If I compile the following program with GCC and run it:

#include <stdio.h>

int main()
{
char long_string[100];
int i;

for (i = 0 ; i < 100 ; ++i)
{
printf("%d ", long_string[i]);
}
printf("\n");

return(0);
}


then I get

0 0 0 0 0 0 0 0 -1 -75 -16 0 0 0 0 0 -62 0 0 0 0 0 0 0 15 84 -42 -17 -4 127 0 0 14 84 -42 -17 -4 127 0 0 69 109 79 -50 46 127 0 0 1 0 0 0 0 0 0 0 -35 5 64 0 0 0 0 0 0 0 0 0 0 0 0 0 0 0 0 0 0 0 0 0 -112 5 64 0 0 0 0 0 80 4 64 0 0 0 0 0 16 85 -42 -17


so just the start of the string is being initialized to
0
, not the whole thing.

I'd like to look into the GCC source code to see what the policy is, but I don't know that code base well enough to know where to look.

Background: My CS student turned in some work in which they declared a string to have length 1000 because 'otherwise strange symbols are printed'. You can probably guess why. I want to be able to give them a good answer as to why this was going on and why their 'fix' worked.

Update: Thanks to those of you who gave useful answers. I've just found out that my computer prints out an empty string if the string is of length 1000, but garbage if the string is of length 960. See pts's answer for a good explanation. Of course, all this is completely system-dependent and is not part of GCC.

pts pts
Answer

As others have commented before, reading uninitialized data (e.g. elements of short_string) is undefined behavior according to the C standard.

If you are interested in what actually happens when compiling it by GCC and running it on Linux, here are some insights.

main is not the first function which gets run when your program starts. The entry point is usually called _start, and it calls main. What is on the stack in these uninitialized arrays when main is running depends on what has been put there before, i.e. what _start has done before calling main. What _start does depends on GCC and the libc.

To figure out what actually happens, you may want to want to compile your program with gcc -static -g, and run it in a debugger, something like this:

$ gcc -static -g -o myprog myprog.c
$ gdb ./myprog
(gdb) b _start
(gdb) run
(gdb) s

Instead of s you may want to issue other GDB commands to get the disassembly of _start, and run it instruction-by-instruction.

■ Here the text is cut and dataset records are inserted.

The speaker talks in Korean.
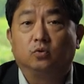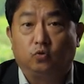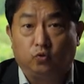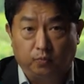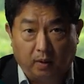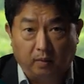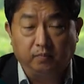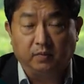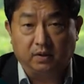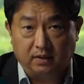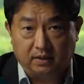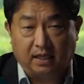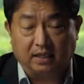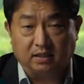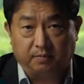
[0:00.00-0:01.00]
규범들을
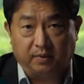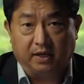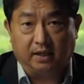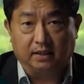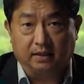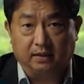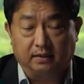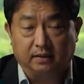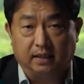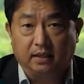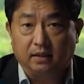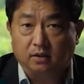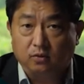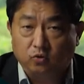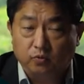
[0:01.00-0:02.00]
따져봐야 되는데
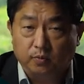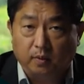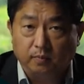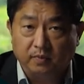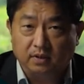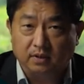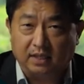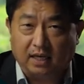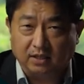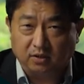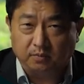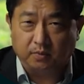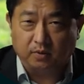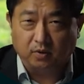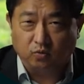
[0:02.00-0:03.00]
이런 규범들을
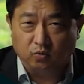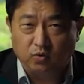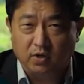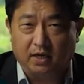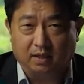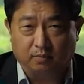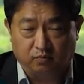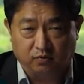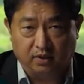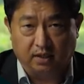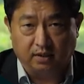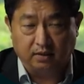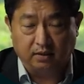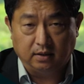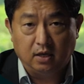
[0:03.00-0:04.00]
따져보는 윤리학의
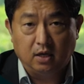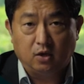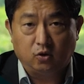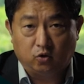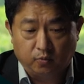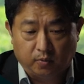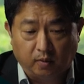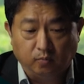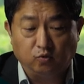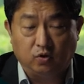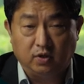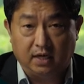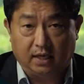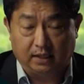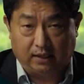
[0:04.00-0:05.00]
분야를 규범
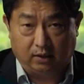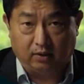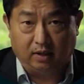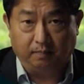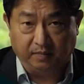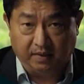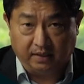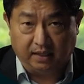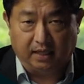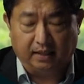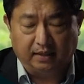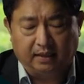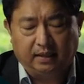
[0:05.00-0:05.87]
윤리학이라고 합니다.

One possible explanation why your program is reading more 0s from an uninitialized long array than from an uninitialized short array, is probably that the stack was (mostly) all 0s in the beginning, before _start started running, then _start has overwritten some bytes of the stack, but the beginning of the long array is in part of the stack which hasn't been overwritten by _start, so it's still all 0s. Use a debugger to confirm.

You may also be interested in reading data from uninitialized global arrays. These arrays are guaranteed to be initialized to 0 by the C standard, and this is implemented by GCC putting them the .bss section. See how about .bss section not zero initialized about how .bss is initialized.